[Dataset entries]
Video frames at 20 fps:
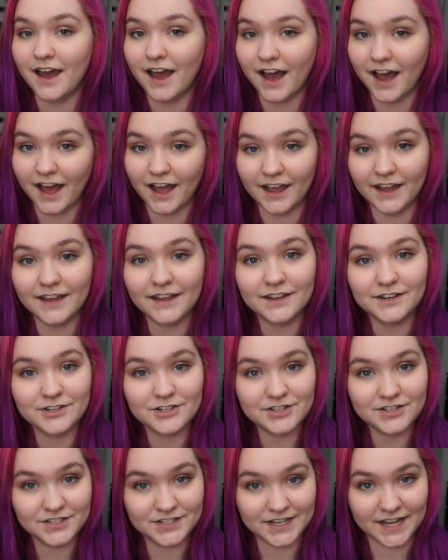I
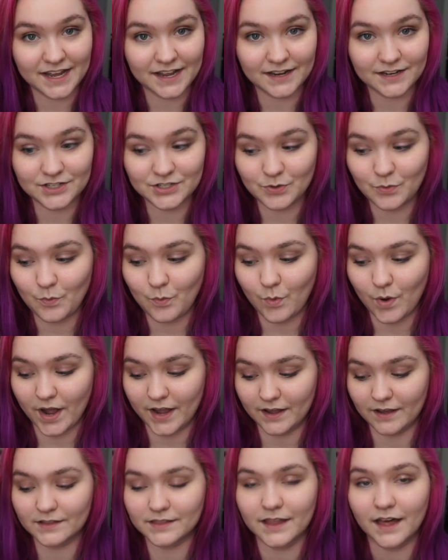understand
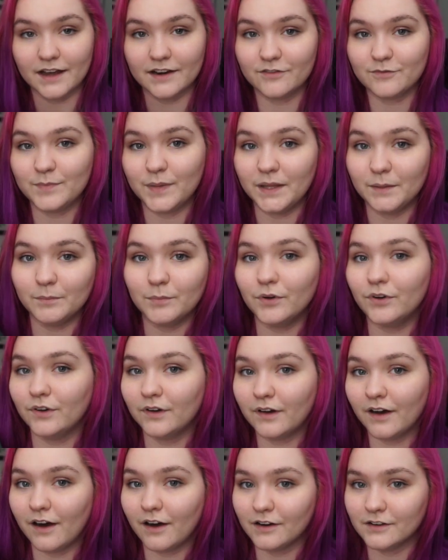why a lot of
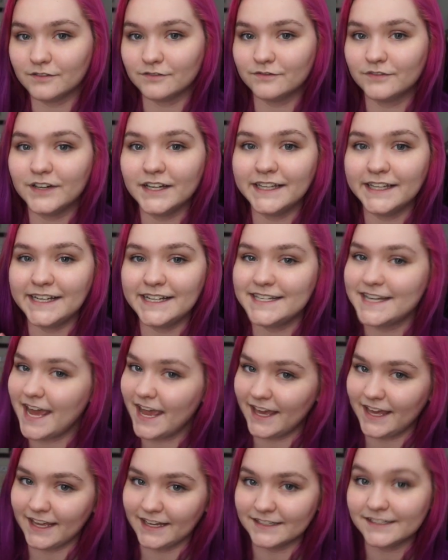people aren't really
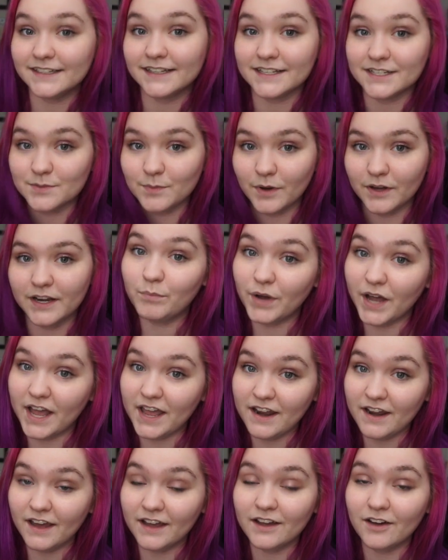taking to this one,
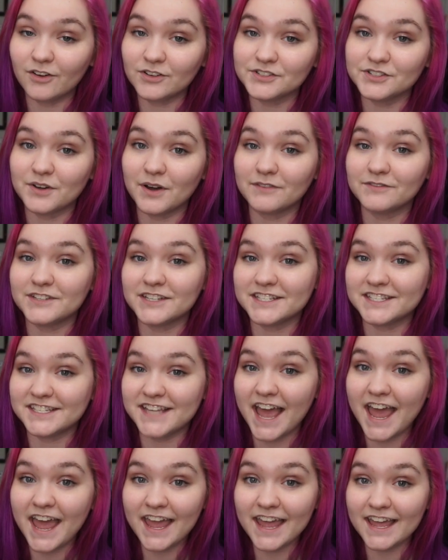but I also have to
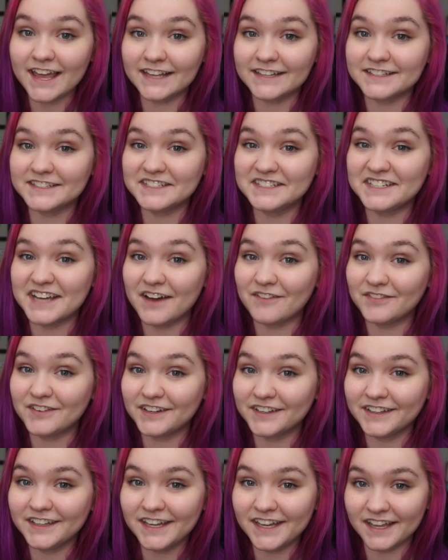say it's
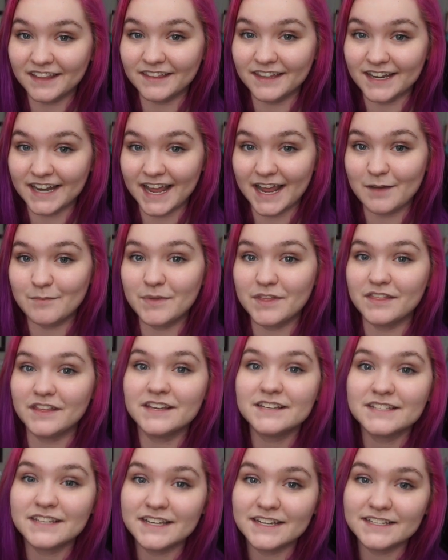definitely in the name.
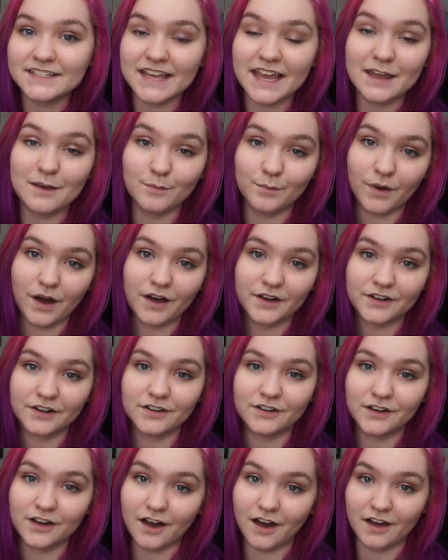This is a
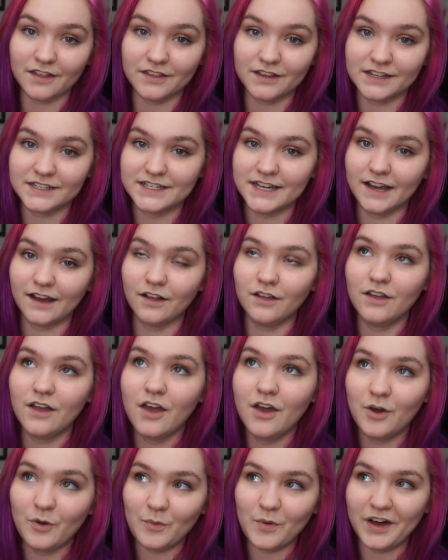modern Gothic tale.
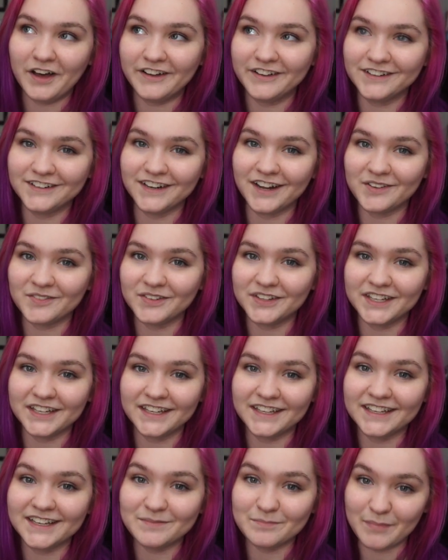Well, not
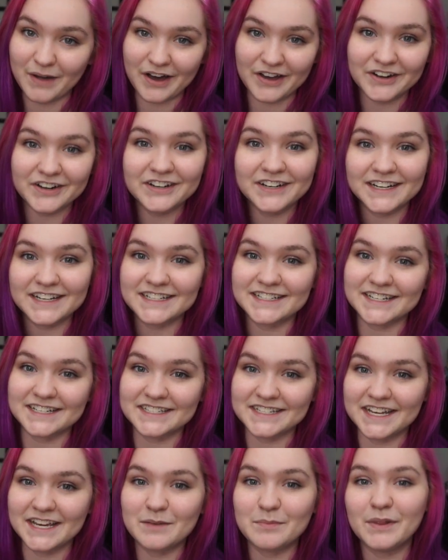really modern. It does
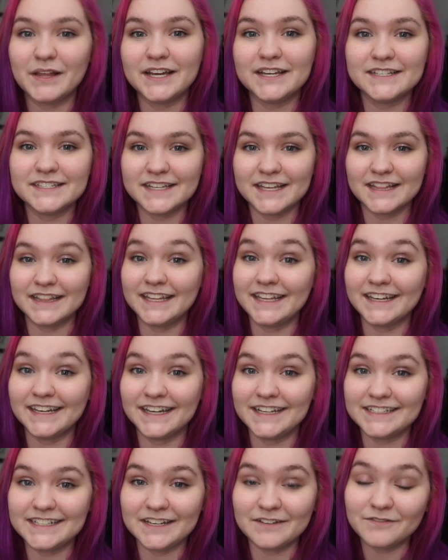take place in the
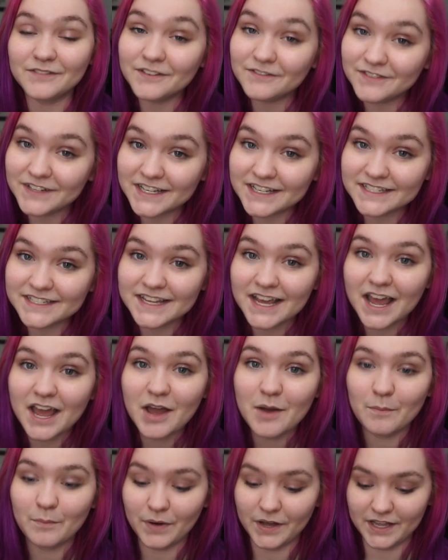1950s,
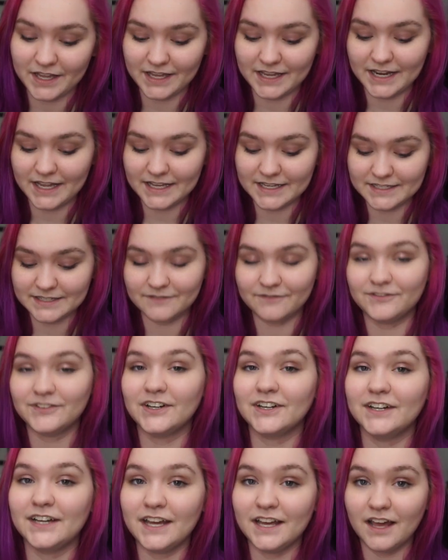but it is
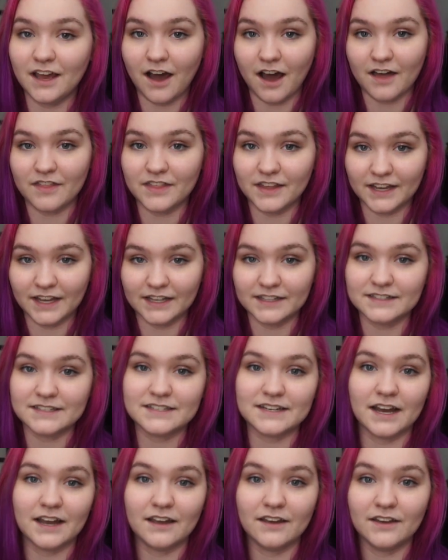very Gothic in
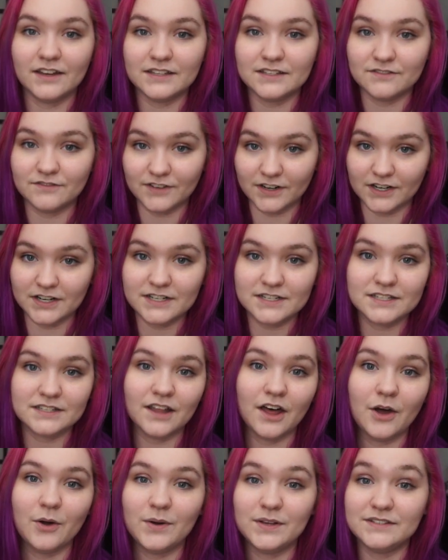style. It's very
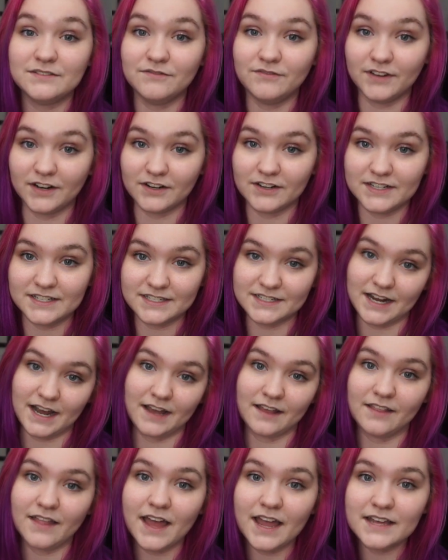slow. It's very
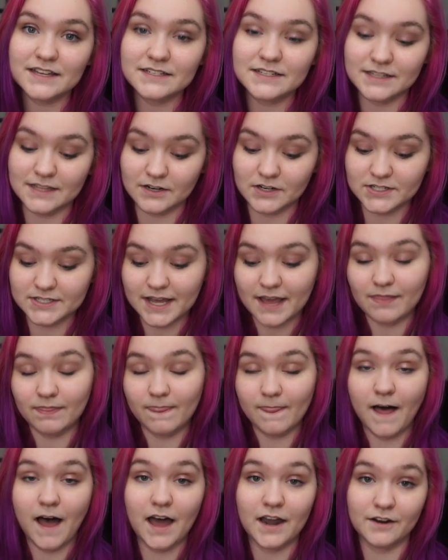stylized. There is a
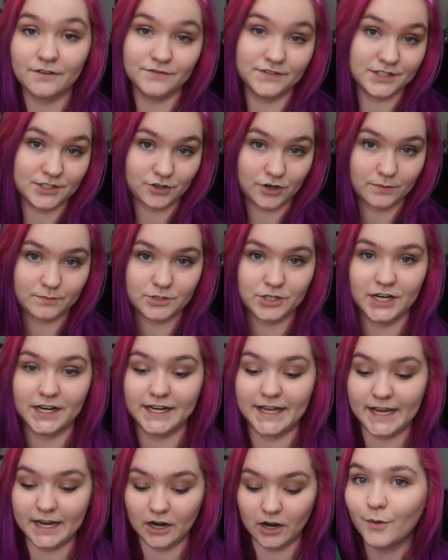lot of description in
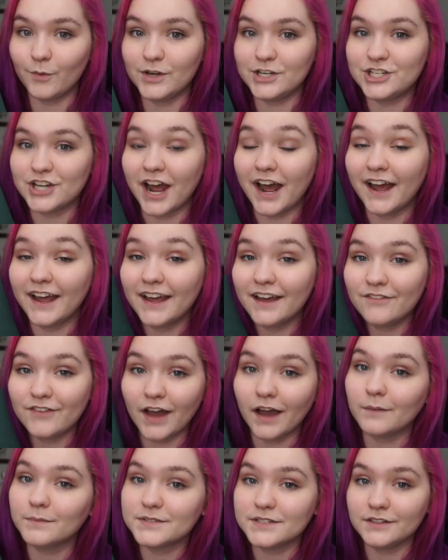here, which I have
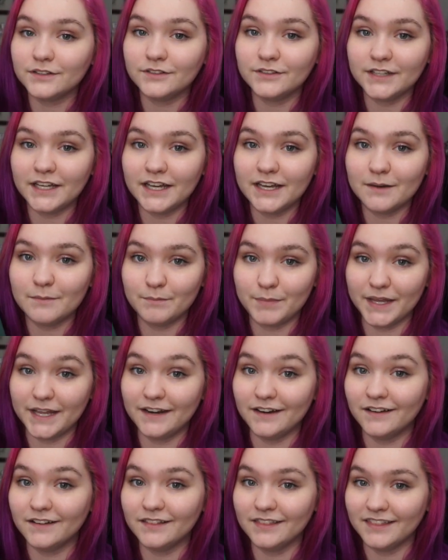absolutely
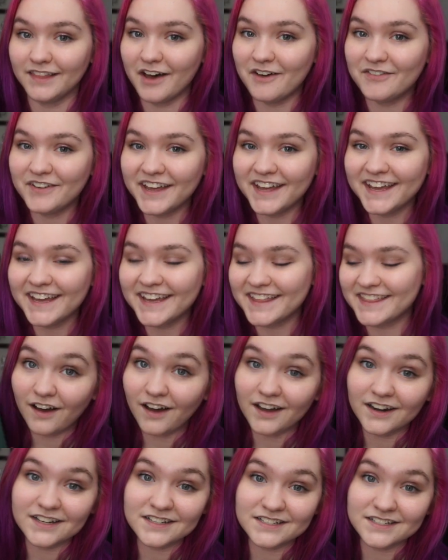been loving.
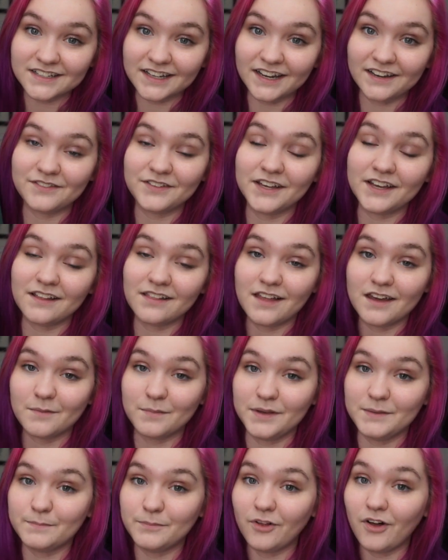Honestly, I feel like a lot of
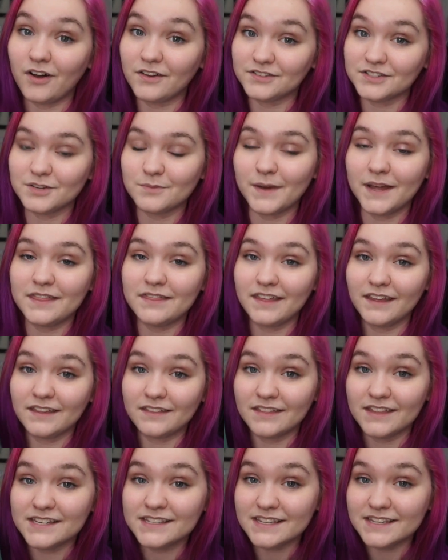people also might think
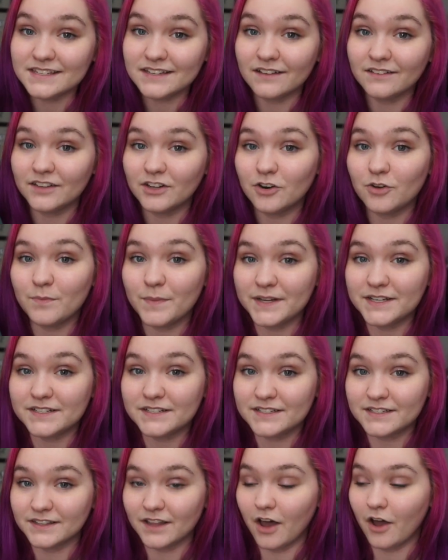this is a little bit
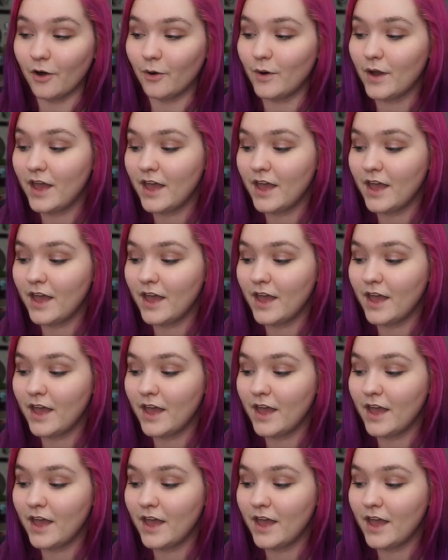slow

_Activity_
The records above need to be reproduced exactly, with all images omitted.

_Result of this task_
Video frames at 20 fps:
I
understand
why a lot of
people aren't really
taking to this one,
but I also have to
say it's
definitely in the name.
This is a
modern Gothic tale.
Well, not
really modern. It does
take place in the
1950s,
but it is
very Gothic in
style. It's very
slow. It's very
stylized. There is a
lot of description in
here, which I have
absolutely
been loving.
Honestly, I feel like a lot of
people also might think
this is a little bit
slow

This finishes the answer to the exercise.